**Required work**
The result should be an exact copy of only the lines from the one holding "[00:01:40.60 to 00:01:41.10]" through the last line of the data below, please, without pictures.

**Dataset extract**
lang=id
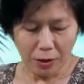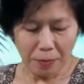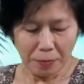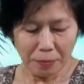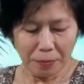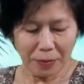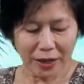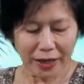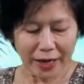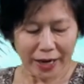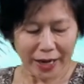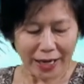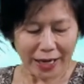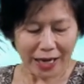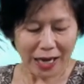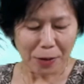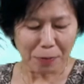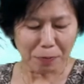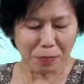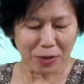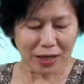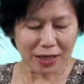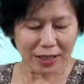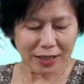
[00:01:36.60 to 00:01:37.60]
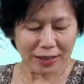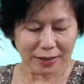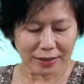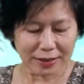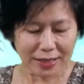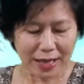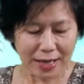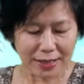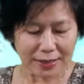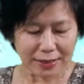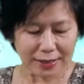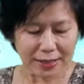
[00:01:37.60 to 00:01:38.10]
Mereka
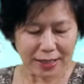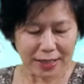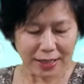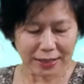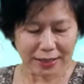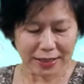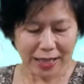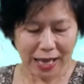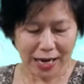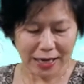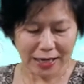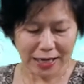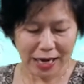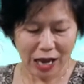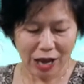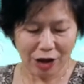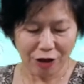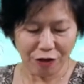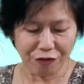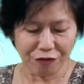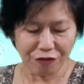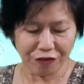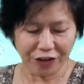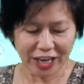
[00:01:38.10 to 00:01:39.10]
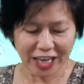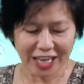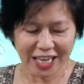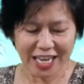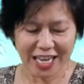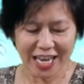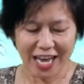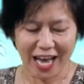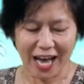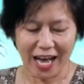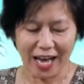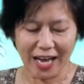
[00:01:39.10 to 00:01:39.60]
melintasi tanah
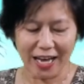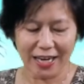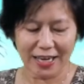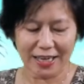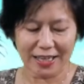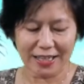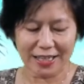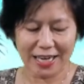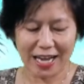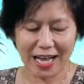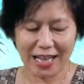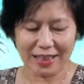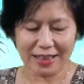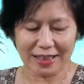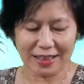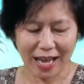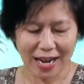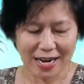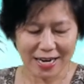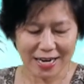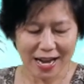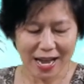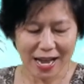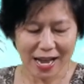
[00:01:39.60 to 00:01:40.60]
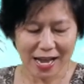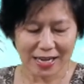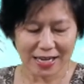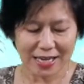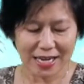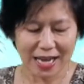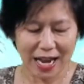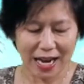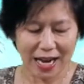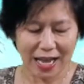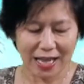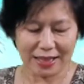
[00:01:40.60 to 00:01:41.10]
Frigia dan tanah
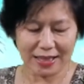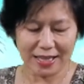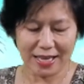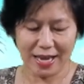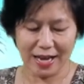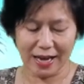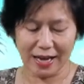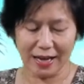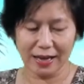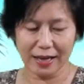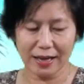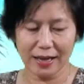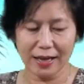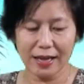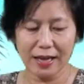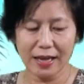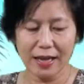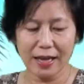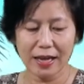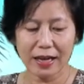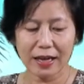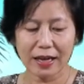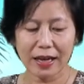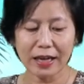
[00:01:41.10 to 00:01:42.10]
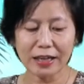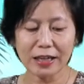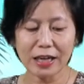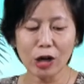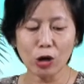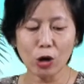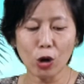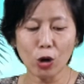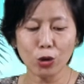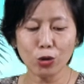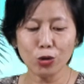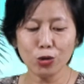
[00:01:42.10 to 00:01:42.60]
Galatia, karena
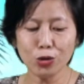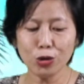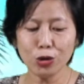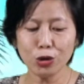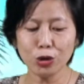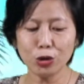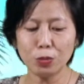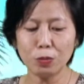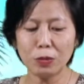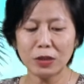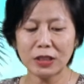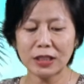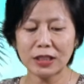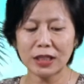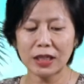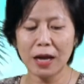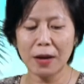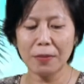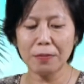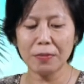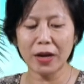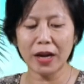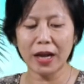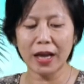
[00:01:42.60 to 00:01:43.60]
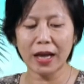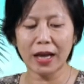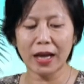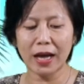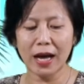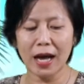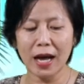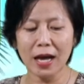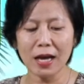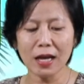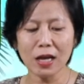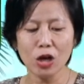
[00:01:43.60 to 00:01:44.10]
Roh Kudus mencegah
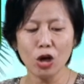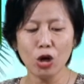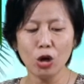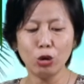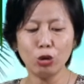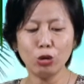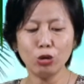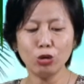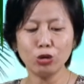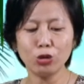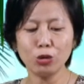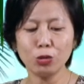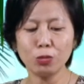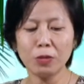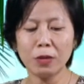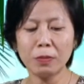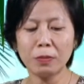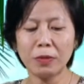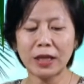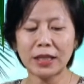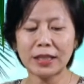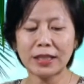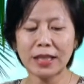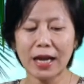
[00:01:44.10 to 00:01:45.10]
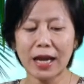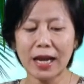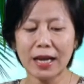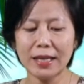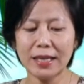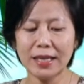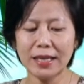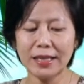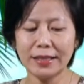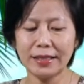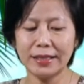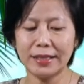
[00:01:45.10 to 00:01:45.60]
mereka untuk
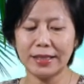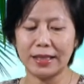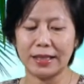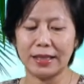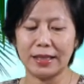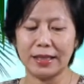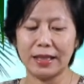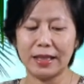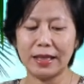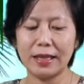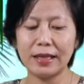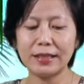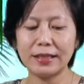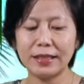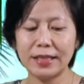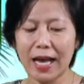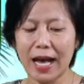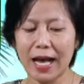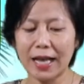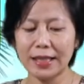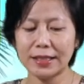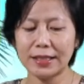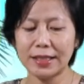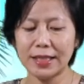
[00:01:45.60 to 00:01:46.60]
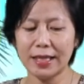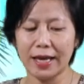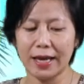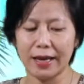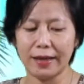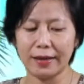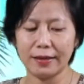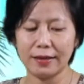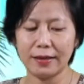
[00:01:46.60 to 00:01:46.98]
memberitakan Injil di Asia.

**Reply**
[00:01:40.60 to 00:01:41.10]
Frigia dan tanah
[00:01:41.10 to 00:01:42.10]
[00:01:42.10 to 00:01:42.60]
Galatia, karena
[00:01:42.60 to 00:01:43.60]
[00:01:43.60 to 00:01:44.10]
Roh Kudus mencegah
[00:01:44.10 to 00:01:45.10]
[00:01:45.10 to 00:01:45.60]
mereka untuk
[00:01:45.60 to 00:01:46.60]
[00:01:46.60 to 00:01:46.98]
memberitakan Injil di Asia.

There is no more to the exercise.